Take Mantra, an independent film shot in 25 days, with a budget cobbled together and a cast that took no payment. Director Nicholas Kharkongor managed to put together an unpaid ensemble including Kalki Koechlin, Rajat Kapoor, Shiv Pandit, Adil Hussain, Rohan Joshi and Lushin Dubey thanks to his long association with some of them from his days in the theatre.
But what next? "Taking it one step at a time," explains Kharkongor. "We were only worried about shooting the film, not about post-production and we thought we’re worry about it only when we got to that stage."

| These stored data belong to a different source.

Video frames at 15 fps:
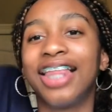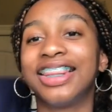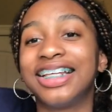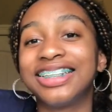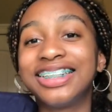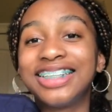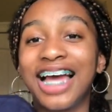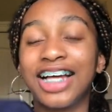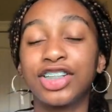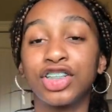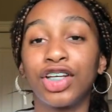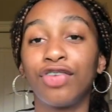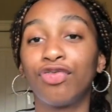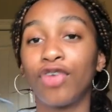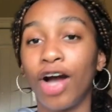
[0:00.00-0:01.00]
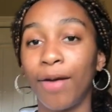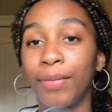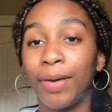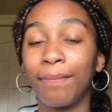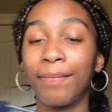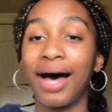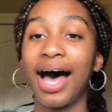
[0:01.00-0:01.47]
This is actually
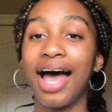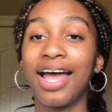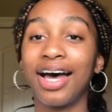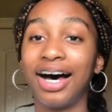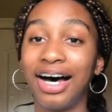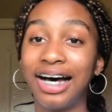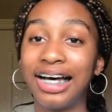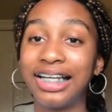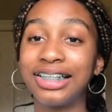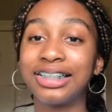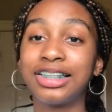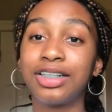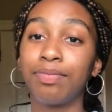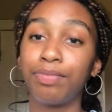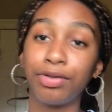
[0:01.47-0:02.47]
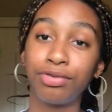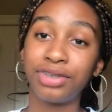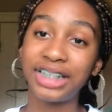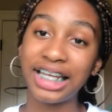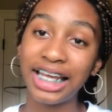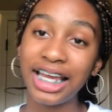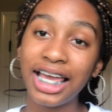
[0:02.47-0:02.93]
from my aunt's
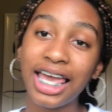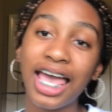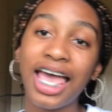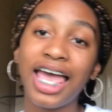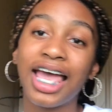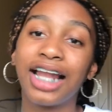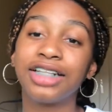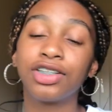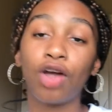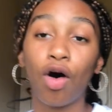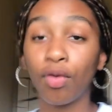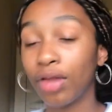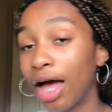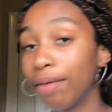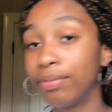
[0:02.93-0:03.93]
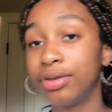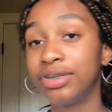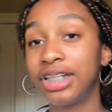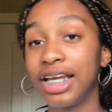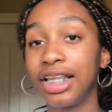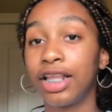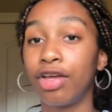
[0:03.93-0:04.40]
boutique. It is an online
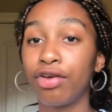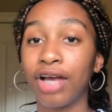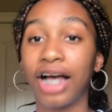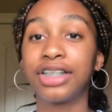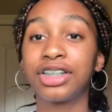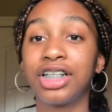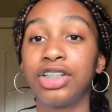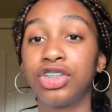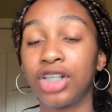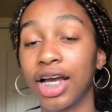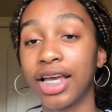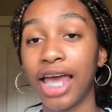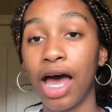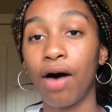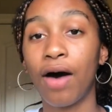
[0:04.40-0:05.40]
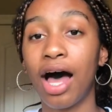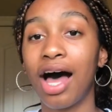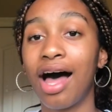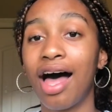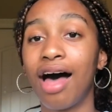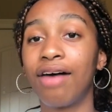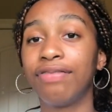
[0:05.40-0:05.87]
boutique that you guys can check out.
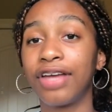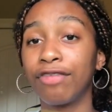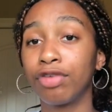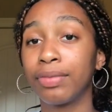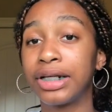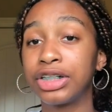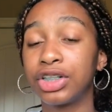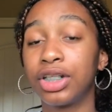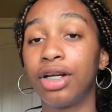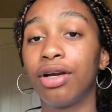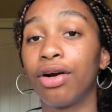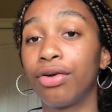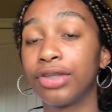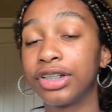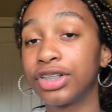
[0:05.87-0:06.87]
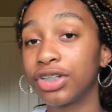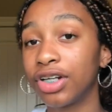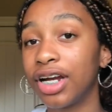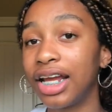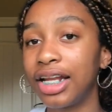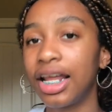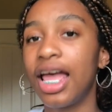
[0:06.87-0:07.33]
I'll have information here on the
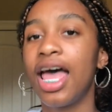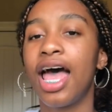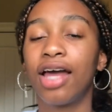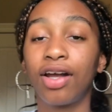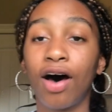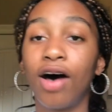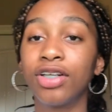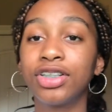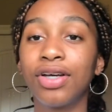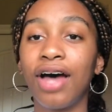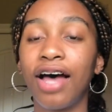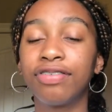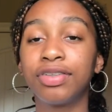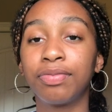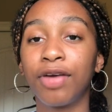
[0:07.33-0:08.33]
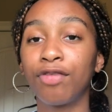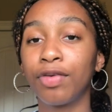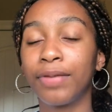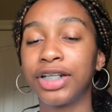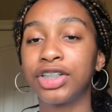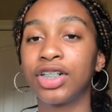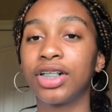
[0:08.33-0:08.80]
screen and I'll also have some
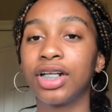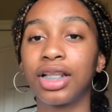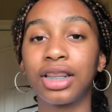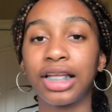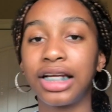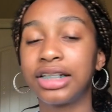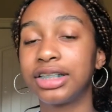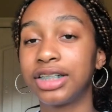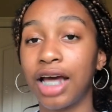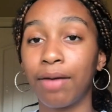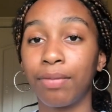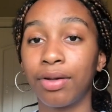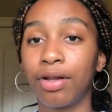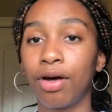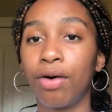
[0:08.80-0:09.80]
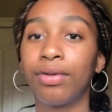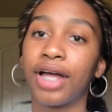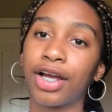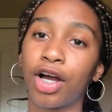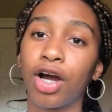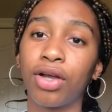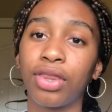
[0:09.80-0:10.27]
information linked down below,
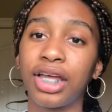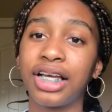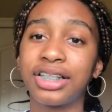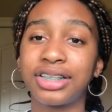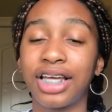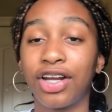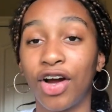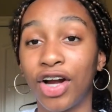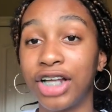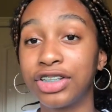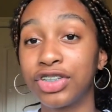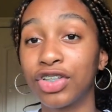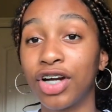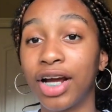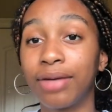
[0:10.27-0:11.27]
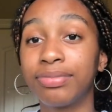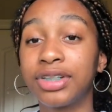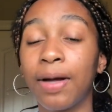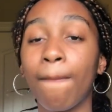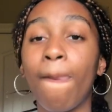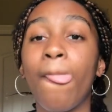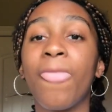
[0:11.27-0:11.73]
like her links and her Instagrams.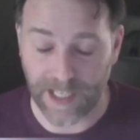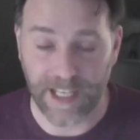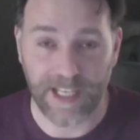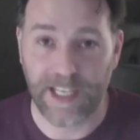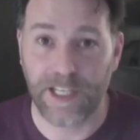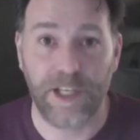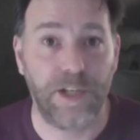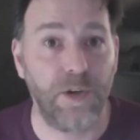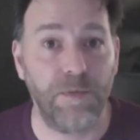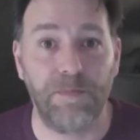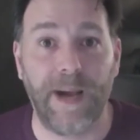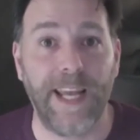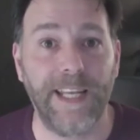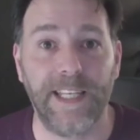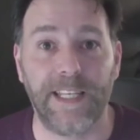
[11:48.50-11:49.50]
you don't
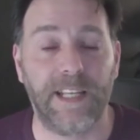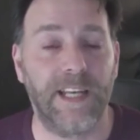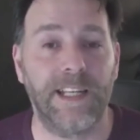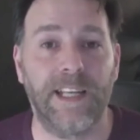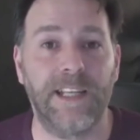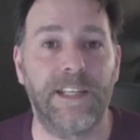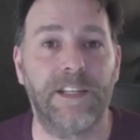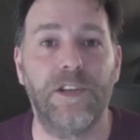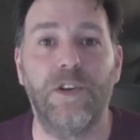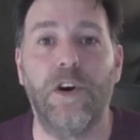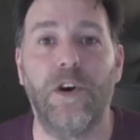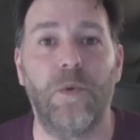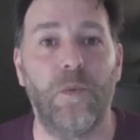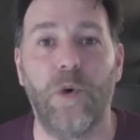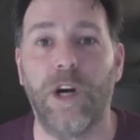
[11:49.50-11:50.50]
mind it. It's
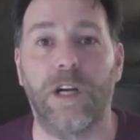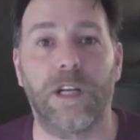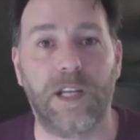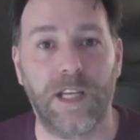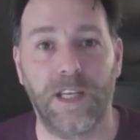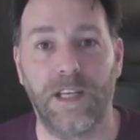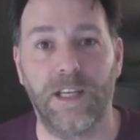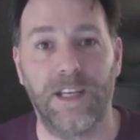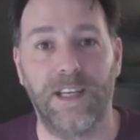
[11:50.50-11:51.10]
not work.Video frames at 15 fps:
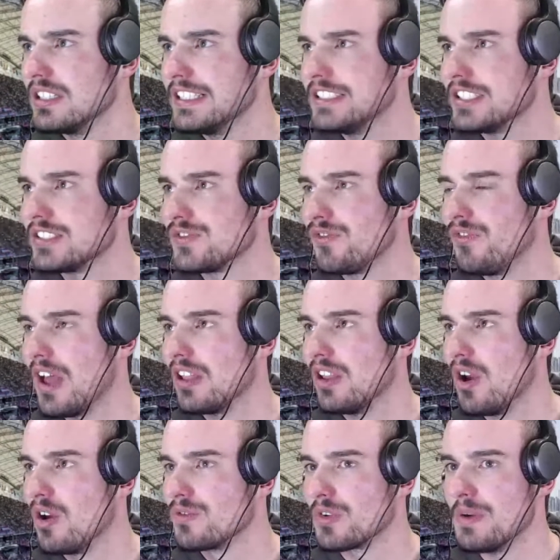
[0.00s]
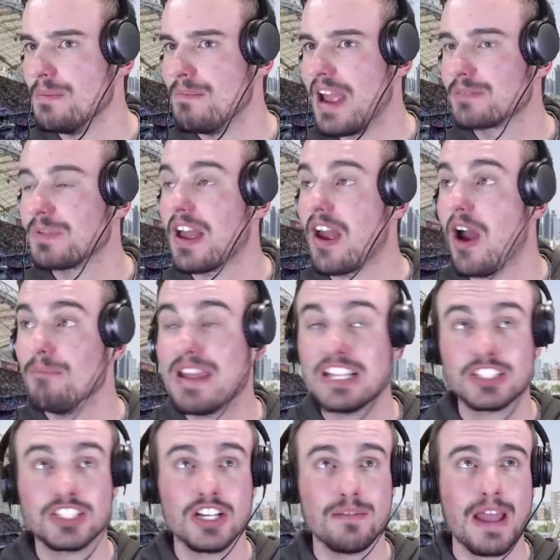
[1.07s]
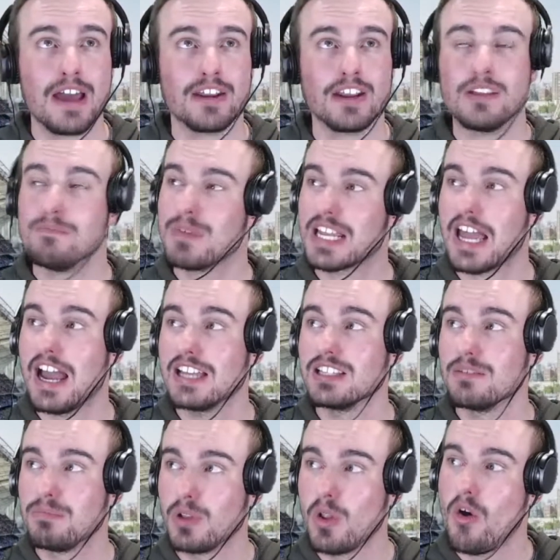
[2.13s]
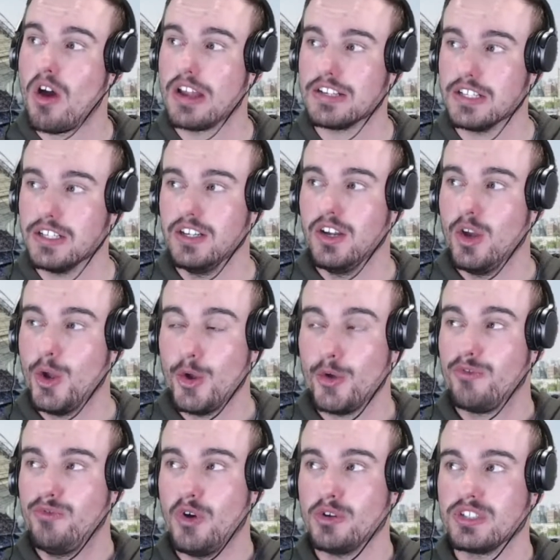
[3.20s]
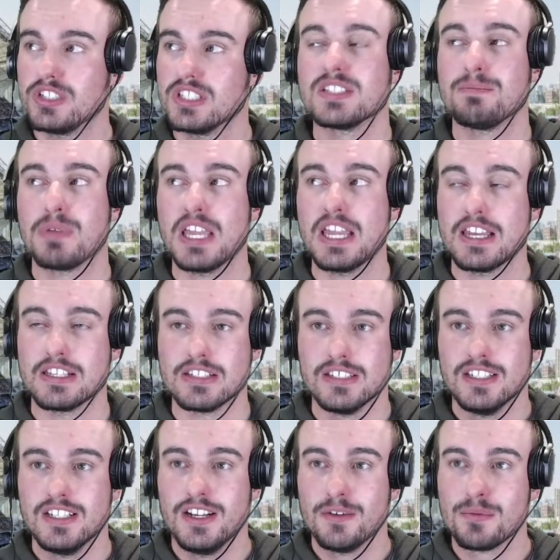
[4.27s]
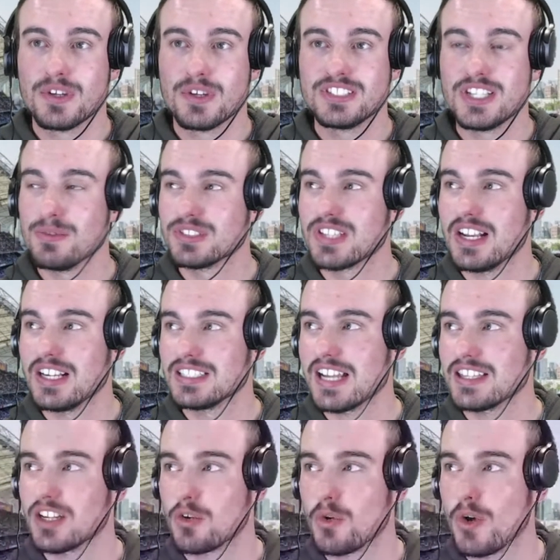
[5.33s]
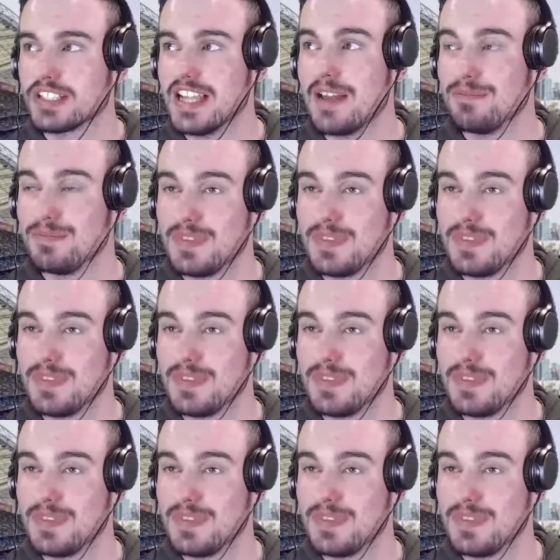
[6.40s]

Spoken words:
Just fell over in back play. I mentioned about it. Michaela Blyde, her foot disappeared when she was going to take the quick tap.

Well, that stage is here. The filmmaker recently launched a crowd-funding campaign on Wishberry.in to raise funds for the post-production phase for his film. Mantra needs Rs 20 lakh for this. Half the target has been achieved, with the money coming in from various contributors across the country and from NRIs keen on sharing co-producer credits.
Could this be the way forward for directors not willing to have big studios dilute their vision? Actor Rajat Kapoor says, “The good thing today is that more independent films are being made. The bad news, of course, is that not enough of that is happening. The envelope is not being pushed hard enough. Producers are still afraid.”
Yes, there's a downside to the strategy. If the target can't be achieved, the money remains with the contributors. Still, recent trends show this isn't likely. Soumitra Ranade has managed to collect Rs 15 lakh for his remake of the cult classic Albert Pinto Ko Gussa Kyon Aata Hai on the same crowd-funding platform. Director Ravi Iyer managed to get Rs 9 lakh, versus a target of Rs 8 lakhs for his Web series Hankaar.
Wishberry and Catapooolt, another Indian crowd-funding startup founded by Satish Kataria, believe the possibilities are immense. Kataria says, “India produces more than 250 Indie films and more than 150 documentaries on an average per year – and owing to the highly-skewed theatrical and exhibition infrastructure in India, most of these products fail to see the light of the day. I guess that crowd-funding will definitely prove to be a huge boon for these talented and aspiring film-makers: and if done in the right way, can usher a new cinematic revolution in the country.”
Wishberry, for instance, has opened its doors not just to Hindi and English films, but also to regional cinema. Anamitra Roy and his wife Sriparna Dey started The One Rupee Film Project at a film festival in Orissa for their multi-lingual film Aashmani Jawaharat, for which they went to more than one crowd-funding site to raise money.
They even shot a quirky promo for dummies explaining why you should help small, independent films. It ends with a classic quip where someone laughs at the idea of "digital" funding. There have also been Kannada, Tamil, Marathi and even Bhojpuri filmmakers who have sought funding online through social networking platforms in the past and have collectively raised money running into crores.
Khargongor explains the changing model of the traditional producer. "I am not tech-savvy, yet when I met the crowd-funding team at Wishberry, I was convinced about the platform. I am not stuck with the idea that my film should be released only in theatres. It’s not a ‘family and friends film’ and we are open to releasing it on a digital platform also because that’s where everyone is, and that is where we have found support for our film. It will be a great way to give back to those who believe in us and want to hear new stories, good stories, stories about a changing India."